Im Fußball ist das Nachtreten eine verpönte Untugend. Das kleine Buch des emeritierten Pastoraltheologen Erich Garhammer tritt zwar nach, aber auf eine vornehm-erhellende Weise. Garhammer kannte Joseph Ratzinger, den späteren Papst Benedikt XVI., als Theologieprofessor in Regensburg und gesteht, für ihn sei er ein theologisches Genie gewesen: Er habe selten solch brillanten Vorlesungen gehört. Überdies war Ratzinger als Erzbischof von München und Freising entscheidend für den Weg des Passauer Diözesanpriesters Garhammer in die akademische Theologie.
Garhammer skizziert so knapp wie deutlich den theologischen und kirchenpolitischen Weg Ratzingers von den Anfängen als „progressiver“ Konzilstheologe über die Jahre als Präfekt der Glaubenskongregation bis ins Papstamt. Er sieht die Weichenstellung für diesen Weg in der Erfahrung des Sterbens der Eltern und ihres Geborgenseins im vorkonziliaren Glauben: Sie habe die Rede von der unverbrüchlichen Kontinuität der Kirche ausgelöst, für die vor allem die einfachen Gläubigen stünden. Garhammer verfolgt diese Grundorientierung etwa in Ratzingers Äußerungen zu Liturgie und Liturgiereform, in seinem problematischen Umgang mit dem Thema wiederverheiratete Geschiedene, und verweist auf die programmatische Ansprache zur Konzilshermeneutik 2005 sowie auf die berühmt-berüchtigte Freiburger Rede zur „Entweltlichung“ der Kirche 2011.
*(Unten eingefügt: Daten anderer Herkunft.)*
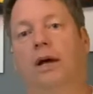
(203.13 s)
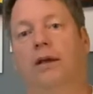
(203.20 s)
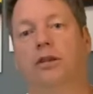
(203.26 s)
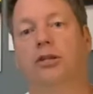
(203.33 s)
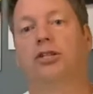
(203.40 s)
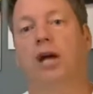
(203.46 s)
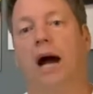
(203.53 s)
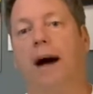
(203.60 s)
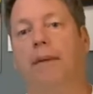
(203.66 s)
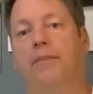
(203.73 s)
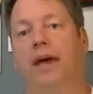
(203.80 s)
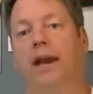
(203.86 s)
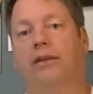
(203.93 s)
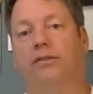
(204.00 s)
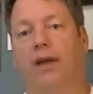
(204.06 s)
the job
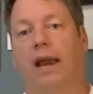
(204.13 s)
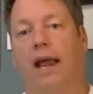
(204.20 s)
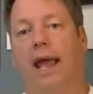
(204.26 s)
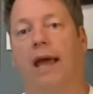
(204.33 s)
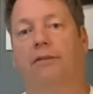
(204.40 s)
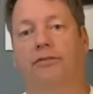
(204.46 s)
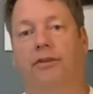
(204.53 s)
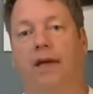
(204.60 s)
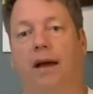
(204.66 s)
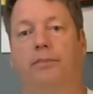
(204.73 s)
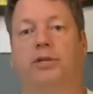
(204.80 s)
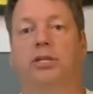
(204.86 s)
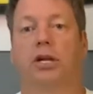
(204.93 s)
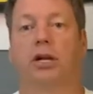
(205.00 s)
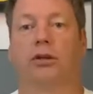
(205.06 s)
that is at hand for that
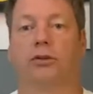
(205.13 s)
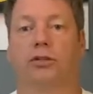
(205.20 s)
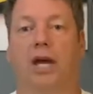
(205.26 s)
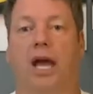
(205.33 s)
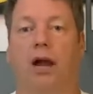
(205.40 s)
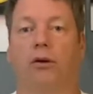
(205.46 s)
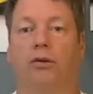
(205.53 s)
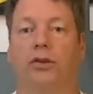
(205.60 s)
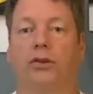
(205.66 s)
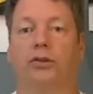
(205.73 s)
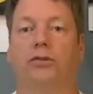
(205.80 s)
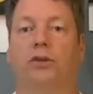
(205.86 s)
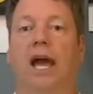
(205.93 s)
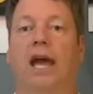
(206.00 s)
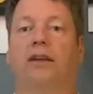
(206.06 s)
particular day or the
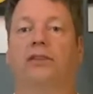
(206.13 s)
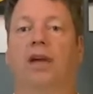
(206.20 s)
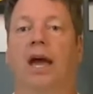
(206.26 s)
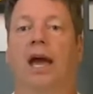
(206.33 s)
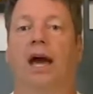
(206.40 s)
2 days.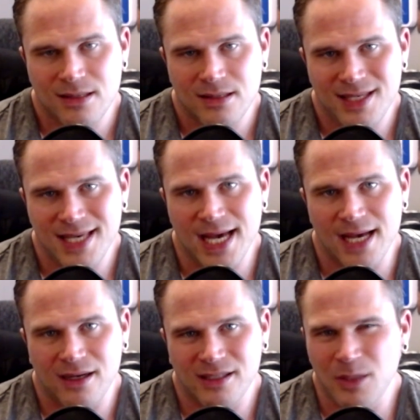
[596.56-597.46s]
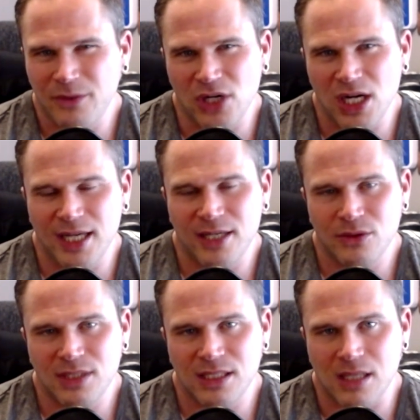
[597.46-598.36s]
yeah, I don't know whether I like it or
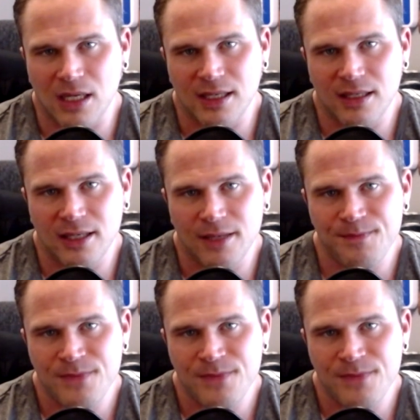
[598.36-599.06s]
dislike it yet.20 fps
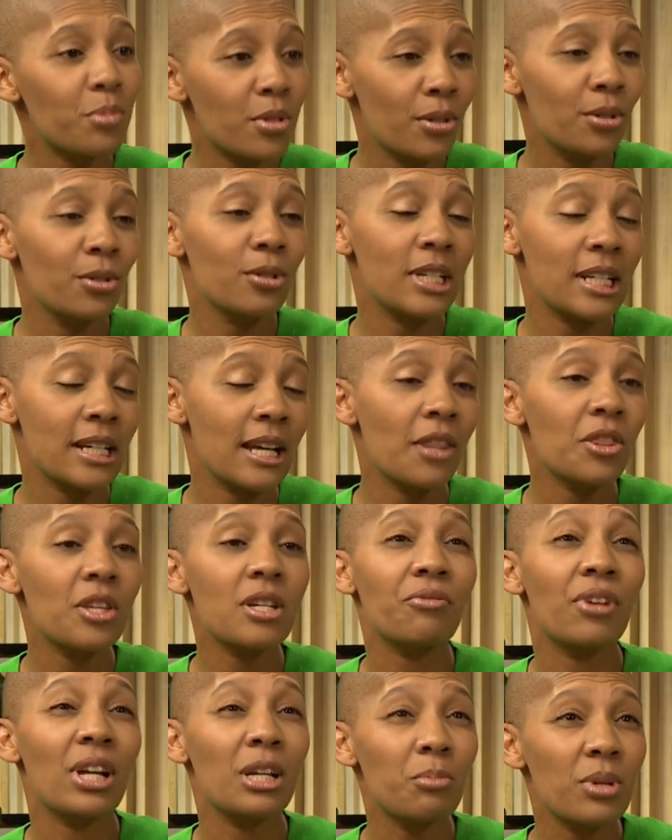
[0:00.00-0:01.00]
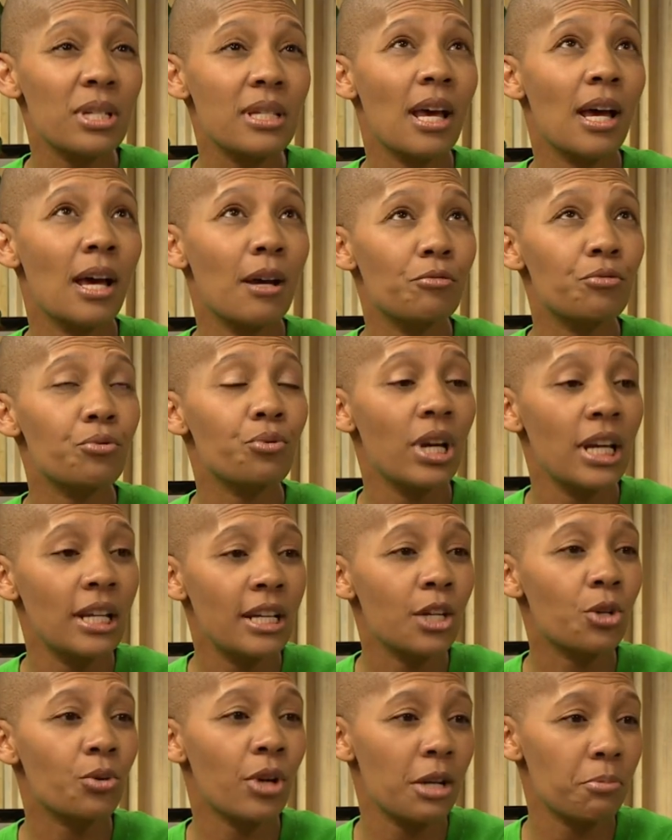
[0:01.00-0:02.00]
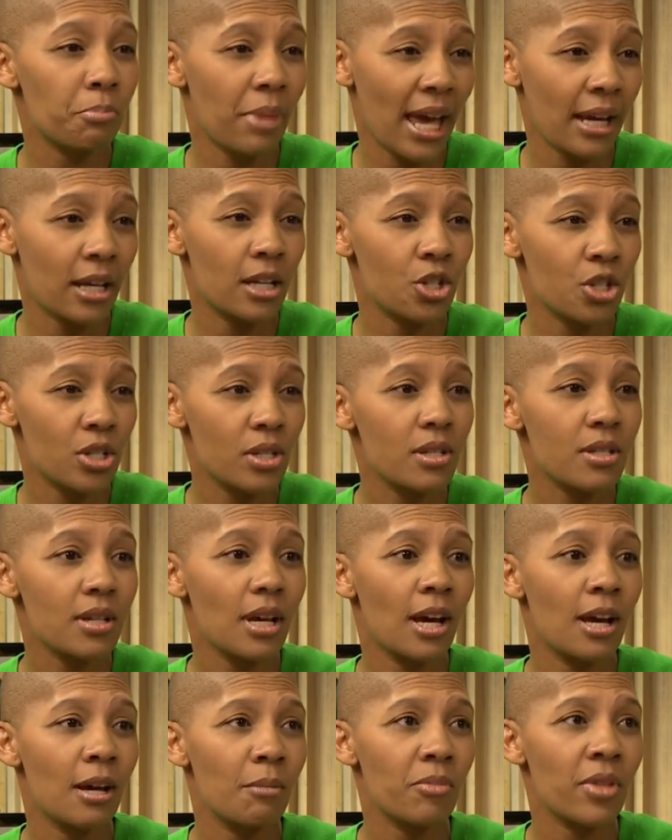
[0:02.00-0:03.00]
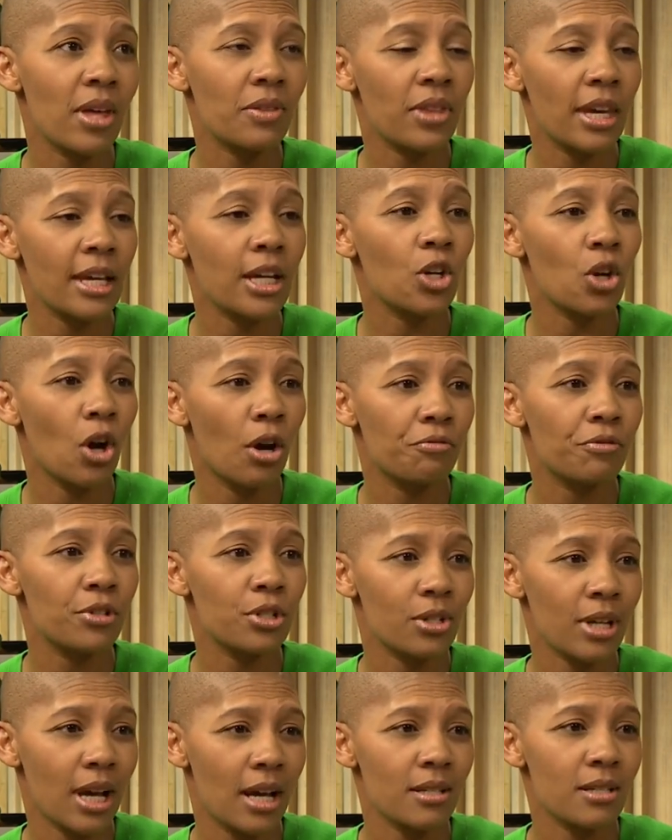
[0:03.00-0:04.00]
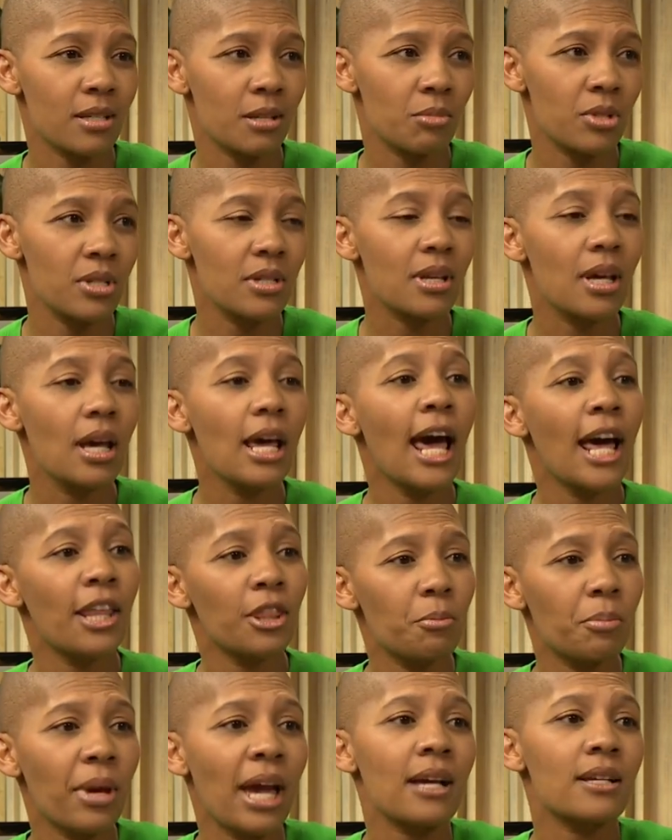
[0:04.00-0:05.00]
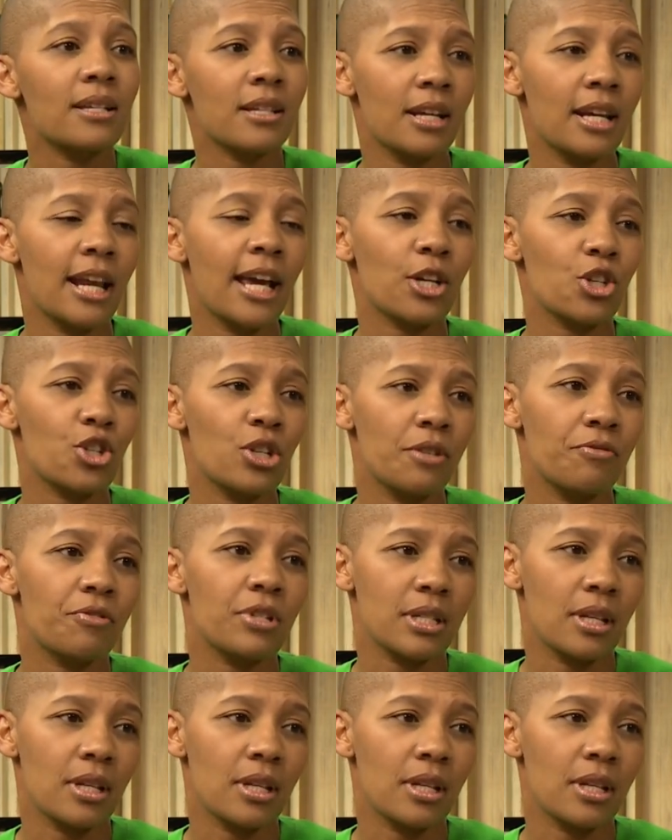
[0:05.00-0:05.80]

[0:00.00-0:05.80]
Absolutely. And the developers have really great packages that they can offer to customers, and the banks can actually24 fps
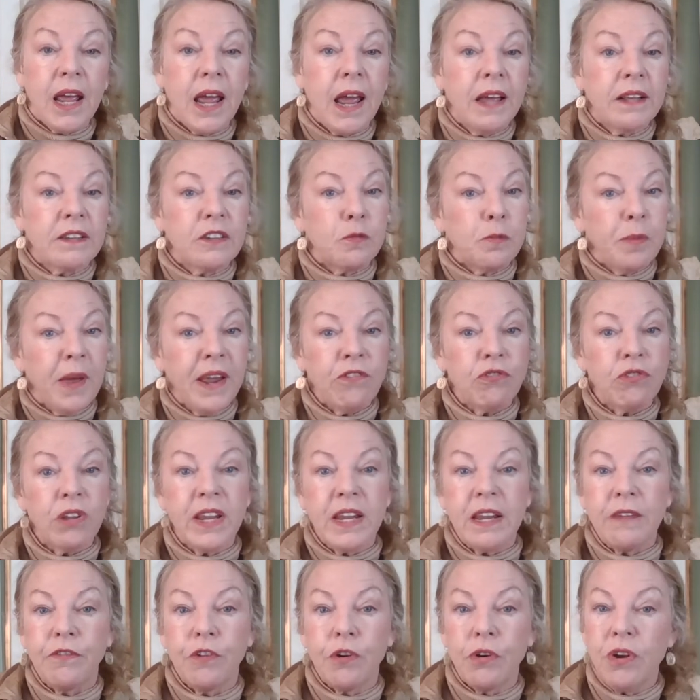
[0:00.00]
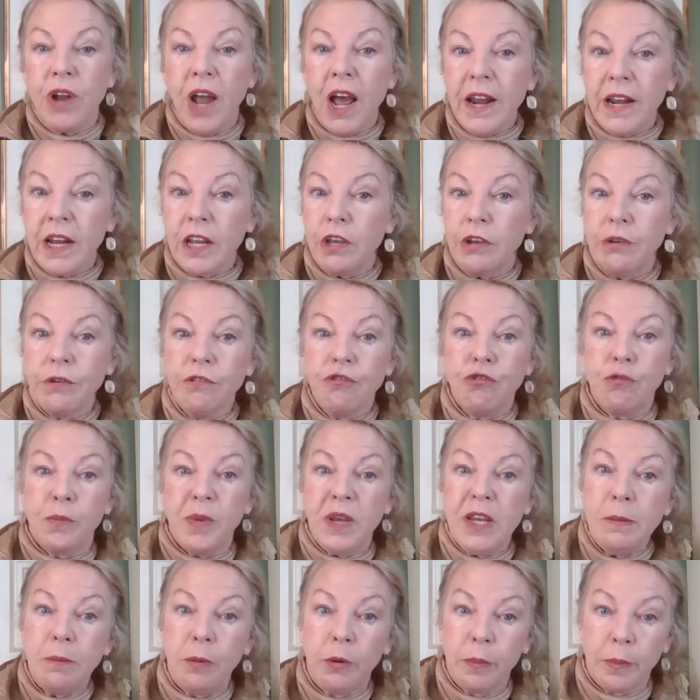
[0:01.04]
Especially if you're not a huge
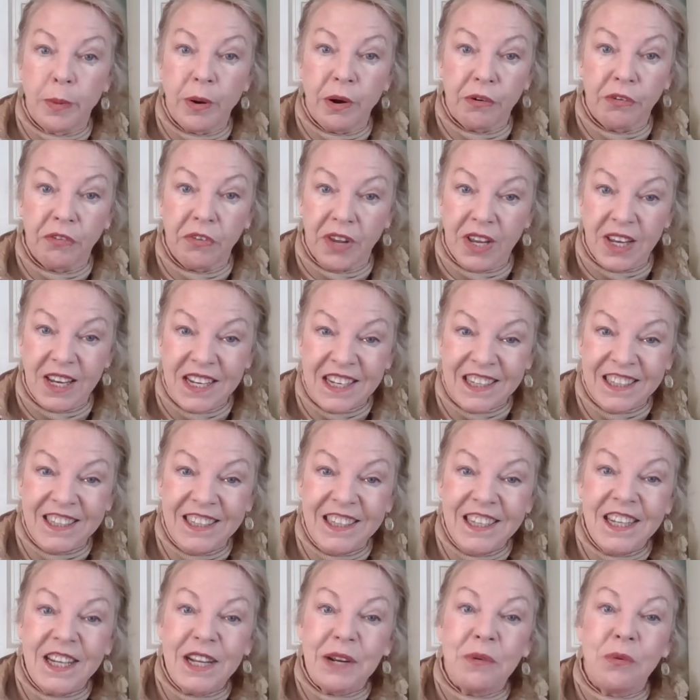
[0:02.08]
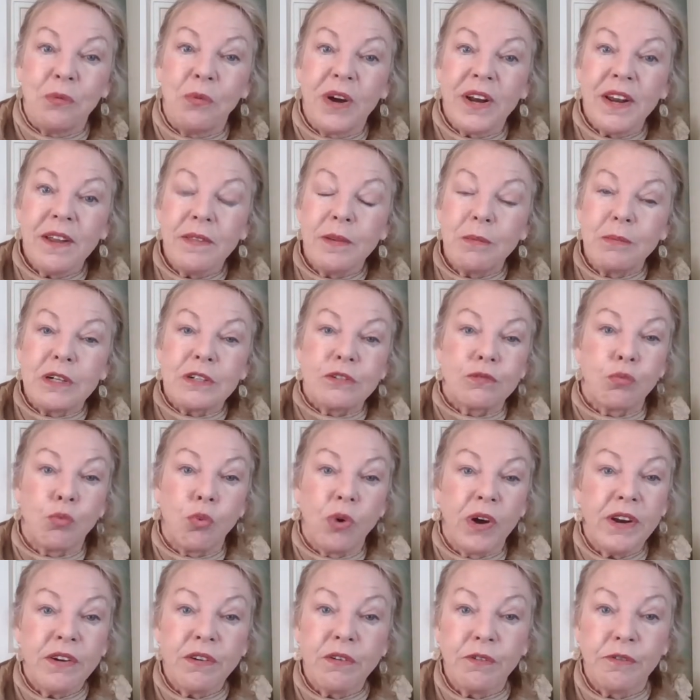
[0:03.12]
people person. One of the most
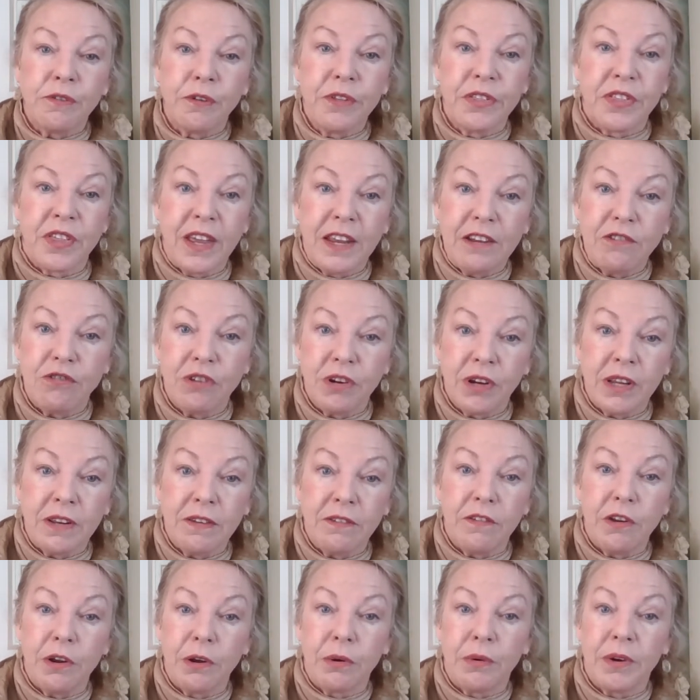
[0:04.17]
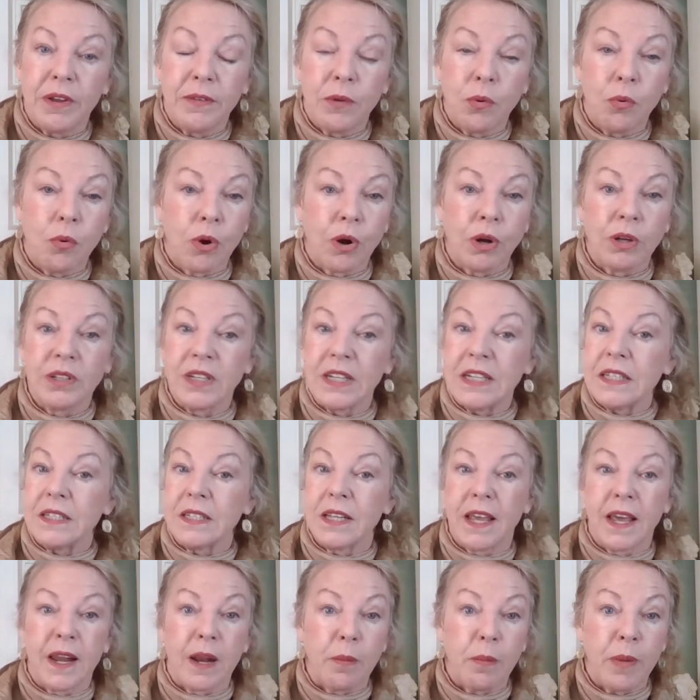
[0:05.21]
wonderful things you can do in the world is
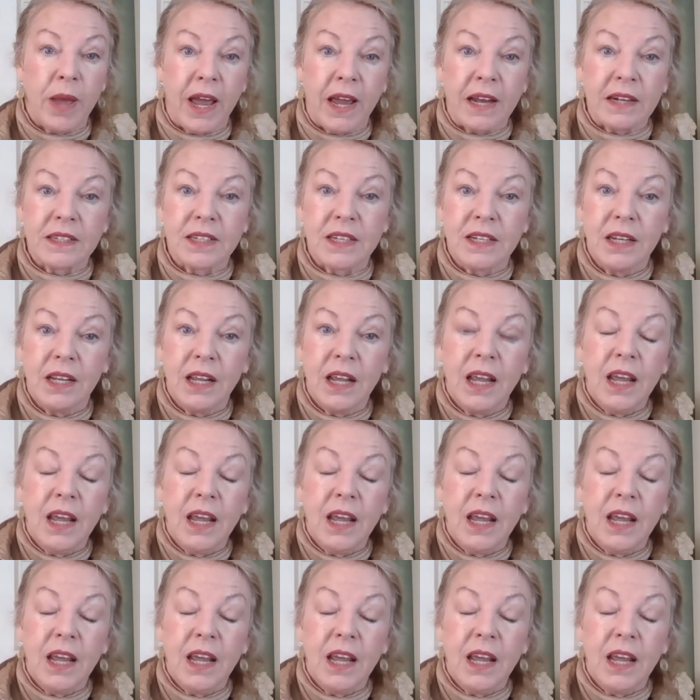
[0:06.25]
get a pet.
Das „amtlich“ gewordene Denken Ratzingers sei noch in diversen römischen Stellungahmen zur Entwicklung der katholischen Kirche in Deutschland und ihres „Synodalen Wegs“ wirksam. Man halte ihr vor, es gehe um ein „Projekt der Professorenkirche, die die Veränderung der Kirche betreibe, deren Kontinuität aufs Spiel setzte und damit die einfachen Gläubigen verletze“. Als Kontrapunkt betrachtet er Äußerungen von Papst Franziskus: Das Buch endet mit dem Brief des Papstes an den neuen Präfekten des Dikasteriums für die Glaubenslehre. Mit ihm sei die Theologie von Ratzinger „aufgehoben“. Die Umrisse eines neuen Ansatzes zum Verhältnis von Lehramt, Theologie und Glaubenssinn des Gottesvolkes bleiben bei Garhammer eher vage; seine Analyse des „Modells Ratzinger“ und von dessen Problemen fällt dagegen insgesamt schlüssig aus.